## [Source records]

+ + + + +

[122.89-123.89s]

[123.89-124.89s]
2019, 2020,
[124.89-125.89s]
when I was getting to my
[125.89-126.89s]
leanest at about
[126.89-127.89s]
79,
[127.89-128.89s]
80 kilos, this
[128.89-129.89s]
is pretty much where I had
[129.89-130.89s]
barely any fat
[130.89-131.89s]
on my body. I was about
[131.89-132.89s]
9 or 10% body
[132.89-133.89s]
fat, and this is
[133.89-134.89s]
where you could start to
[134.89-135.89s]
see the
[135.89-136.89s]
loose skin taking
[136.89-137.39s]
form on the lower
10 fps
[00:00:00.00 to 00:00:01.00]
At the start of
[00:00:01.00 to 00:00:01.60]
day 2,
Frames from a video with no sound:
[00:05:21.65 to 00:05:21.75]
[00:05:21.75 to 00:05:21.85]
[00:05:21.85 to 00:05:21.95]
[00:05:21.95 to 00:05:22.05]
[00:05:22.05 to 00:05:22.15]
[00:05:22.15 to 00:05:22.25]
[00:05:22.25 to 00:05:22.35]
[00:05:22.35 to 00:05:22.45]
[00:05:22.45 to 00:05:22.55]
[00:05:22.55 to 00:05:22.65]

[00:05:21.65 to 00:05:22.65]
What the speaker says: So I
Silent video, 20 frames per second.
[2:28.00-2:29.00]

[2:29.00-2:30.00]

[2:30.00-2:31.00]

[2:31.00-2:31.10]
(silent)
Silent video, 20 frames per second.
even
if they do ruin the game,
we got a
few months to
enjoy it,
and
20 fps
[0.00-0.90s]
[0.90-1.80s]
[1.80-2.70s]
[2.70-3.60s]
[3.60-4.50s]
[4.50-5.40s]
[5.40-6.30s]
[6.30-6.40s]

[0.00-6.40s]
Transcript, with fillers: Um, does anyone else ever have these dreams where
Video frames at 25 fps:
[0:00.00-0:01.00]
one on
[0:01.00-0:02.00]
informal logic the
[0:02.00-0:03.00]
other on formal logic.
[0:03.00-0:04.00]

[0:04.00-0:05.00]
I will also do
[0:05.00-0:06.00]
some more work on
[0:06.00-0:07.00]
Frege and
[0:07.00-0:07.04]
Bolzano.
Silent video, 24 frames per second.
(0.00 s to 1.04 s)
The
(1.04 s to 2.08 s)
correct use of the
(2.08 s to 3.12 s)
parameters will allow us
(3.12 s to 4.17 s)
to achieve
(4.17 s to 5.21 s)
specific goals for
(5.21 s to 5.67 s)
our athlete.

+ + + + +

## [PROBLEM DETAILS]
Look through the entries above and copy each line that has "with" in it.

## [SOLUTION TO THIS TASK]
Frames from a video with no sound:
Transcript, with fillers: Um, does anyone else ever have these dreams where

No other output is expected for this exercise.